Planning documents require the developer of Prairie Breeze, a corporation based in Western Washington, to build sidewalks on the west side of Five Mile Road and a pedestrian pathway to cross what neighbors call “nightmare” intersections near Prairie View Elementary. Miotke said Candace Mumm, a neighborhood activist who was elected to the Spokane City Council last year, was instrumental in getting those requirements added into the county plans.
The planning documents for Prairie Breeze contain vague descriptions of what the developer must do to ease transportation and pedestrian concerns, but when the elementary school was just an idea in the late 1990s county planners did not think it necessary to hold builders responsible for pouring sidewalks along Johannsen Road leading to the site.
“It appears unreasonable to require the applicant to construct a sidewalk … when it is not certain that an elementary school will be built,” county planners wrote in 1999.
Mumm said that kind of thinking illustrates the complexity of planning for growth at both the county and school district level, and the need for different agencies to communicate about their future plans.
Citizens are now finding ways to curb growth in the Mead area. Last month, the county’s Planning Commission – a seven-member volunteer board of residents who advise the county commission on zoning issues – shot down a developer’s plan to rezone an area of Wandermere to make way for the construction of a large apartment building.
Planning Commissioner Joyce McNamee led the charge to deny the rezoning. She said she was swayed by traffic concerns, but many of the dozens of neighbors who wrote in against the development said the project would put a strain on already-overflowing schools and add to the problem of children being bused around town.

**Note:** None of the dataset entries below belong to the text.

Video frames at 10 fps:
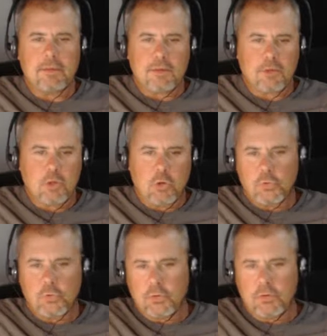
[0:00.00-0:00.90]
going
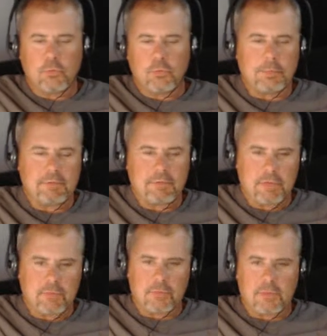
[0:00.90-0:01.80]
to one of my
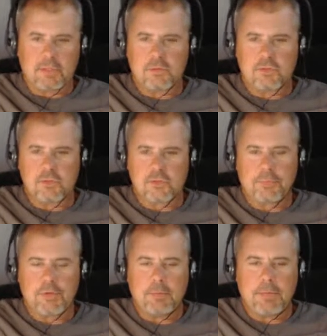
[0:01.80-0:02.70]
favorite lakes. It's just
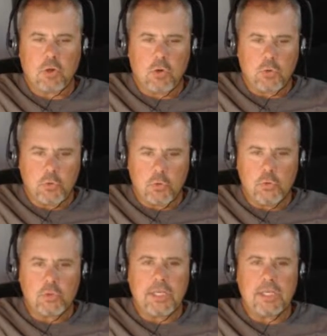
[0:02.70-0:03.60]
something about going to a new
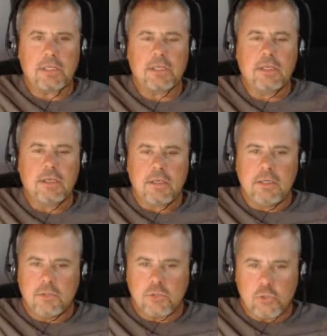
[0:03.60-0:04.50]
lake. It's a newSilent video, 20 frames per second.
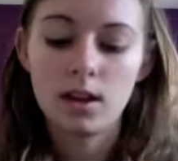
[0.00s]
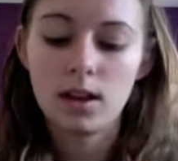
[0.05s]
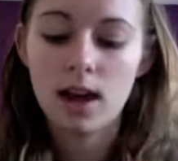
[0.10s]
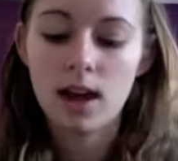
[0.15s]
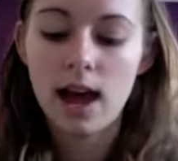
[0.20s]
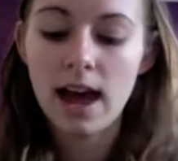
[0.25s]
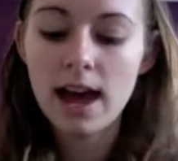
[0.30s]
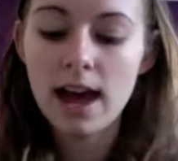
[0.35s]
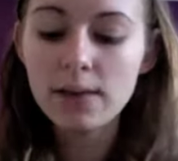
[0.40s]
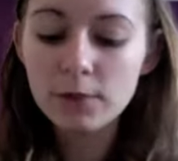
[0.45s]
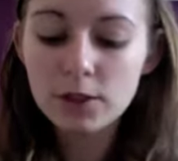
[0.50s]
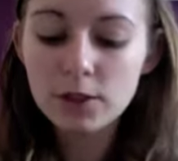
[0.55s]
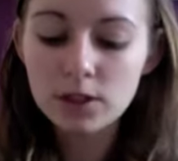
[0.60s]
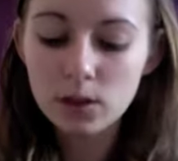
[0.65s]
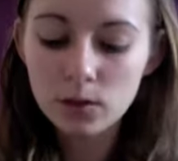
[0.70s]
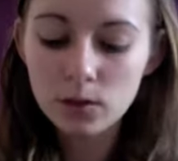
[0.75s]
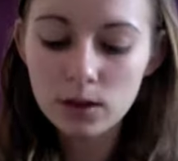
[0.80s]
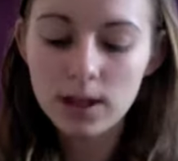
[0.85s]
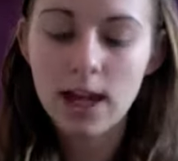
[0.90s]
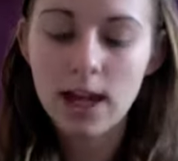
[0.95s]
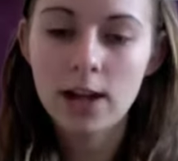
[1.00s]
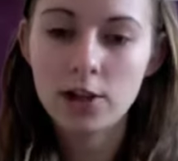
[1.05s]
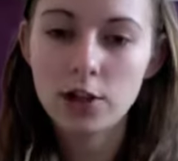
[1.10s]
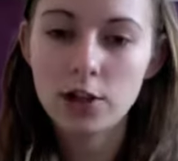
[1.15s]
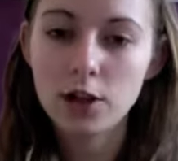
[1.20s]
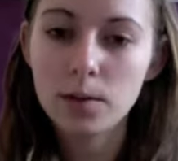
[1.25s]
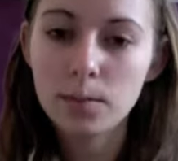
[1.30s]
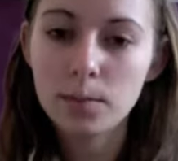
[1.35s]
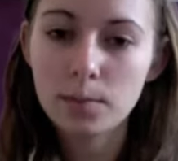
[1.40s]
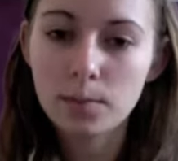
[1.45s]
I have a Sonia
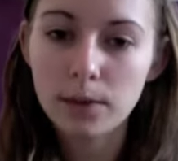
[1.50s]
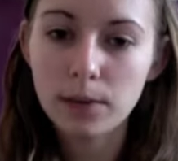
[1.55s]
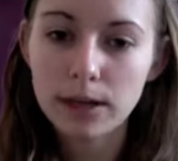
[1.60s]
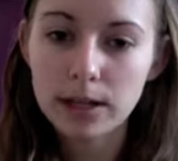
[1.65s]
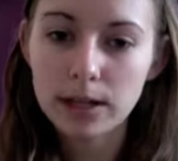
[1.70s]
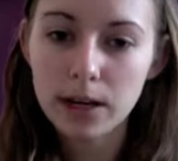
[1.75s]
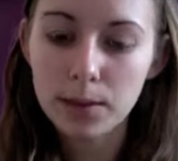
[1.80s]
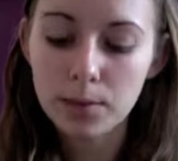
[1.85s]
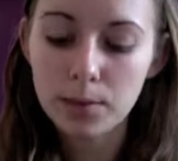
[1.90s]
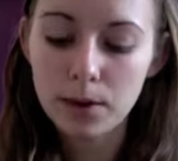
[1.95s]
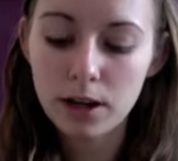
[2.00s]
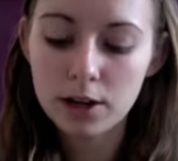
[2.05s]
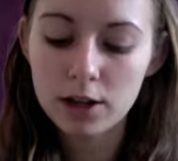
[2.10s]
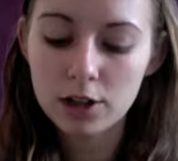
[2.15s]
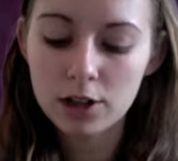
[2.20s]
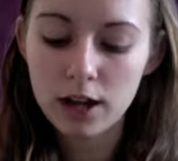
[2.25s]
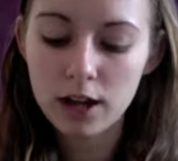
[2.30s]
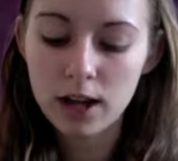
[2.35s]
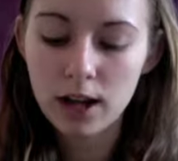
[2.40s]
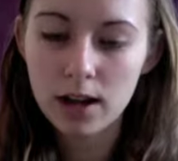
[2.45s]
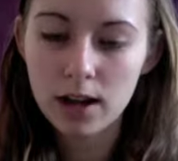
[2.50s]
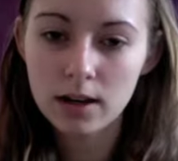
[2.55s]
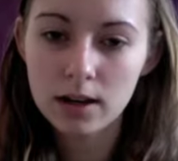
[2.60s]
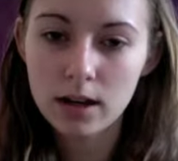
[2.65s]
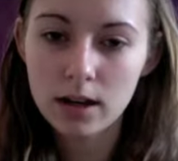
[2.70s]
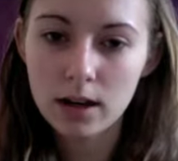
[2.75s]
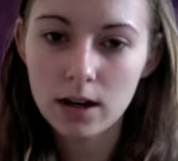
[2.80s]
Kashuk blending brush, and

More than 100 homes coming
More than 100 homes will be built west of Prairie View in the coming years, part of the additions to the Prairie Breeze subdivision and other plats on file with the county.
Home buyers will turn to real estate agents with questions about the amenities those neighborhoods have to offer.
“Realtors sell the property,” said Miotke, the neighborhood leader. “They sell it by saying ‘We’ve got this great Mead School District.’ They don’t tell people, ‘Yeah, there’s a school up here right on top of the prairie, but it’s completely full.’ ”
Real estate agents and developers of the property near Prairie View did not respond to multiple requests for comment for this story. But Bischoff, the mother who worked to get her three children into the school, said her real estate agent told her the schools were overcrowded.
“She warned us about it,” Bischoff said. “But I didn’t think it was going to be this bad.”